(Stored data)
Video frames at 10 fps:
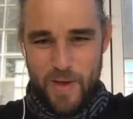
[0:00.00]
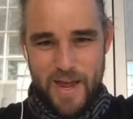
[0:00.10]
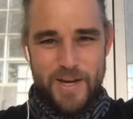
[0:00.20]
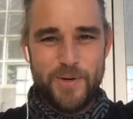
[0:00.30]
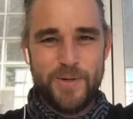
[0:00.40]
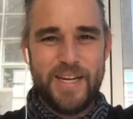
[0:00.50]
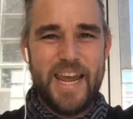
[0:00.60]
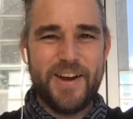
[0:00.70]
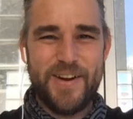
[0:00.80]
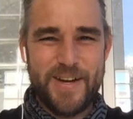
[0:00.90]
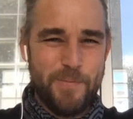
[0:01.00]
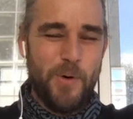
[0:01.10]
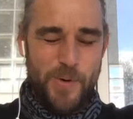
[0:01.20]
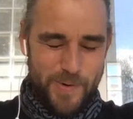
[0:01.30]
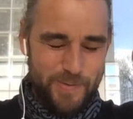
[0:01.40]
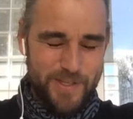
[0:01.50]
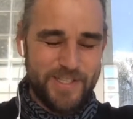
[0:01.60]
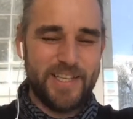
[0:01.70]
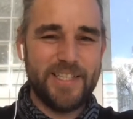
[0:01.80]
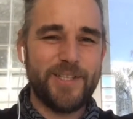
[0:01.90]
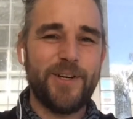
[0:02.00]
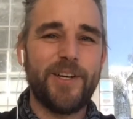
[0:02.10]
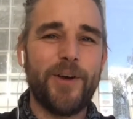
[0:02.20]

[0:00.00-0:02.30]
I don't care anymore, it's gotta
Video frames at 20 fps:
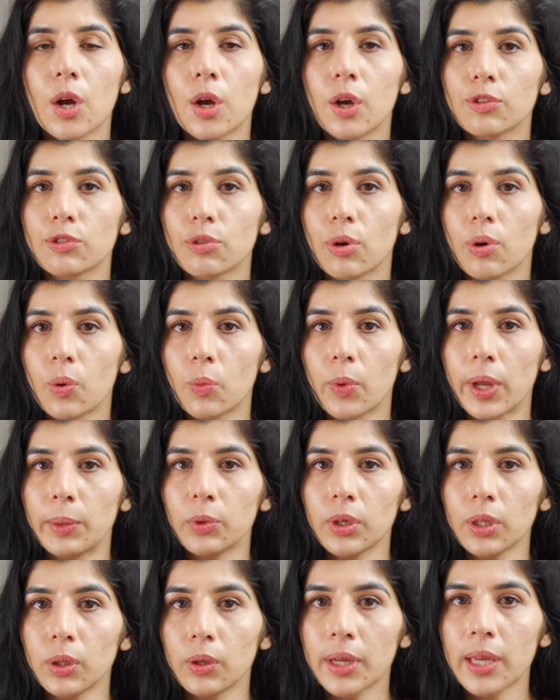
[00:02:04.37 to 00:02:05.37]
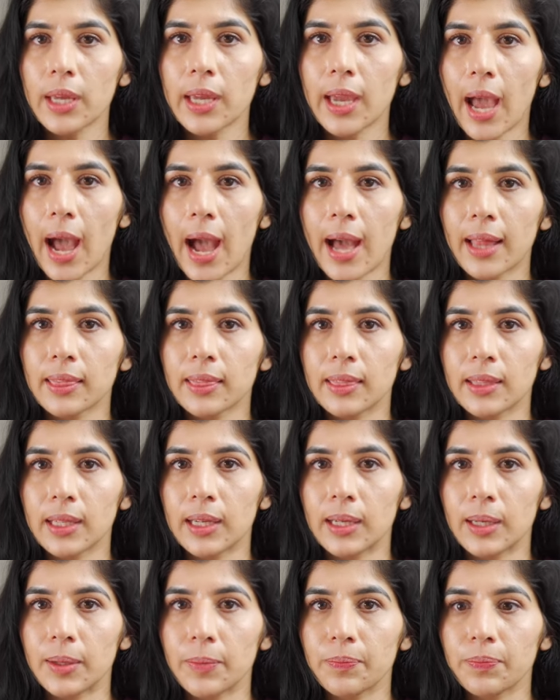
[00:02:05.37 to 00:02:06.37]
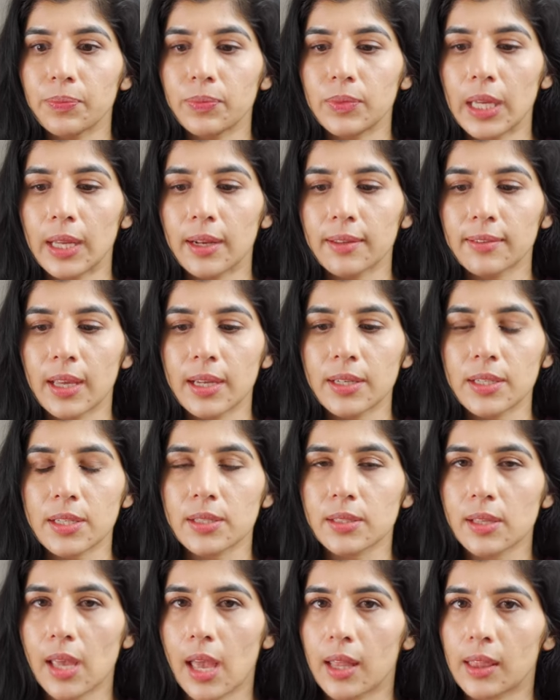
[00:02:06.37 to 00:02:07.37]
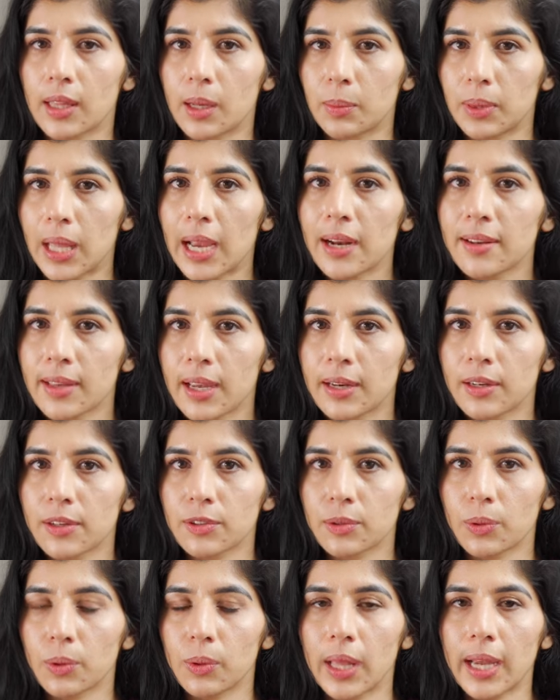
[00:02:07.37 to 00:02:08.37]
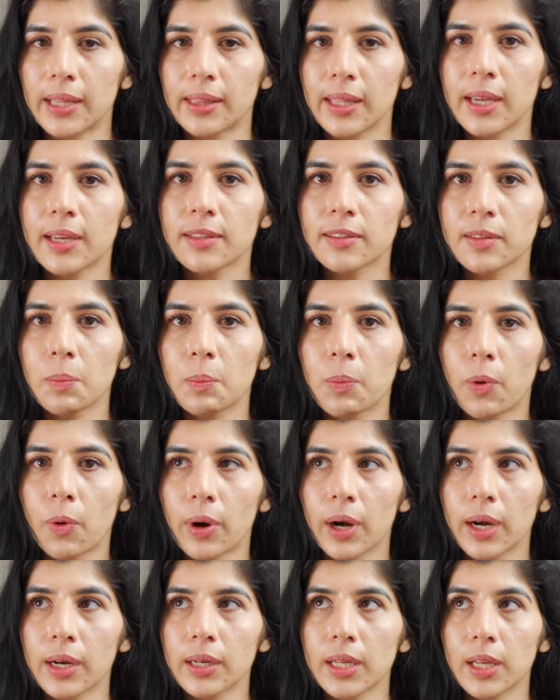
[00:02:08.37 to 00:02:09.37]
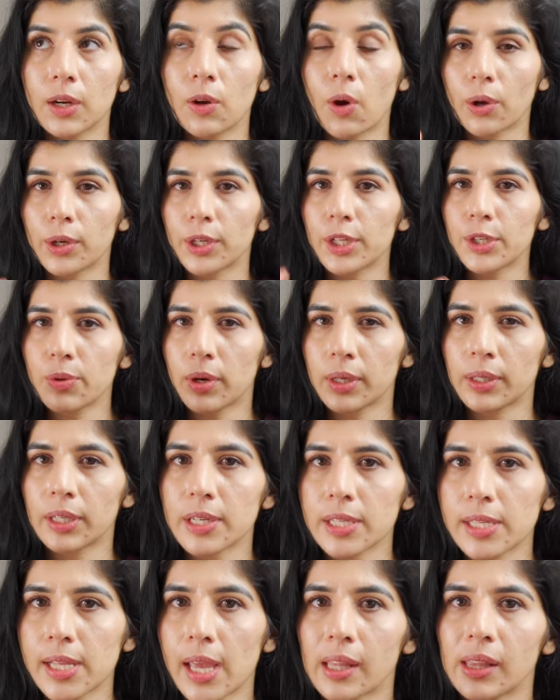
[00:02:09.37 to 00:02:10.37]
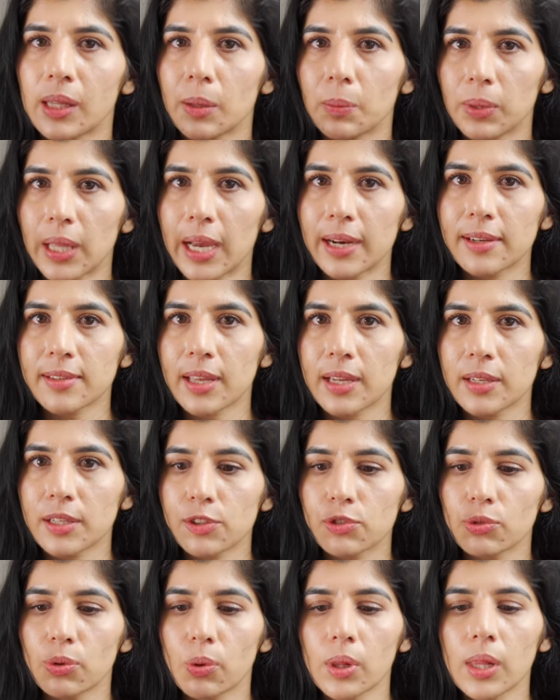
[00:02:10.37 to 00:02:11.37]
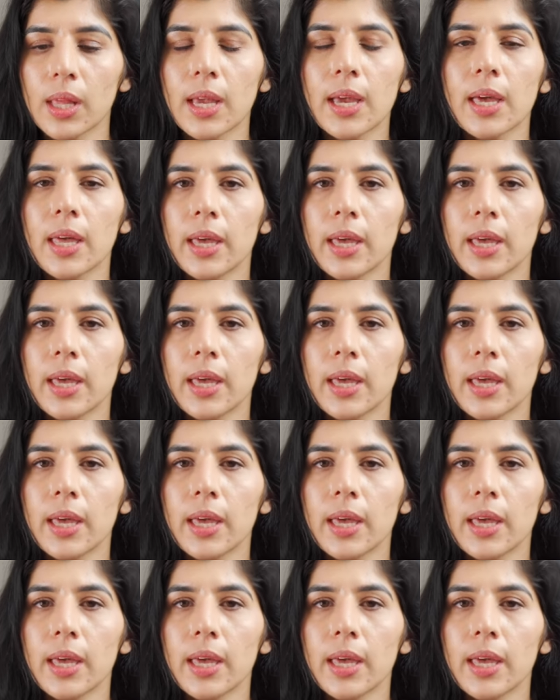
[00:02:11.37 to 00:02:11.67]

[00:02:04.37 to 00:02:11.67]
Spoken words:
So when we're looking at the data scientist and the applied scientist role, I think it's important in order to understand the applied scientist role,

▶ **Aim of the exercise**:
From the first line to the last, set down the records above exactly and skip the pictures.

▶ **Solution for this problem**:
Video frames at 10 fps:
[0:00.00]
[0:00.10]
[0:00.20]
[0:00.30]
[0:00.40]
[0:00.50]
[0:00.60]
[0:00.70]
[0:00.80]
[0:00.90]
[0:01.00]
[0:01.10]
[0:01.20]
[0:01.30]
[0:01.40]
[0:01.50]
[0:01.60]
[0:01.70]
[0:01.80]
[0:01.90]
[0:02.00]
[0:02.10]
[0:02.20]

[0:00.00-0:02.30]
I don't care anymore, it's gotta
Video frames at 20 fps:
[00:02:04.37 to 00:02:05.37]
[00:02:05.37 to 00:02:06.37]
[00:02:06.37 to 00:02:07.37]
[00:02:07.37 to 00:02:08.37]
[00:02:08.37 to 00:02:09.37]
[00:02:09.37 to 00:02:10.37]
[00:02:10.37 to 00:02:11.37]
[00:02:11.37 to 00:02:11.67]

[00:02:04.37 to 00:02:11.67]
Spoken words:
So when we're looking at the data scientist and the applied scientist role, I think it's important in order to understand the applied scientist role,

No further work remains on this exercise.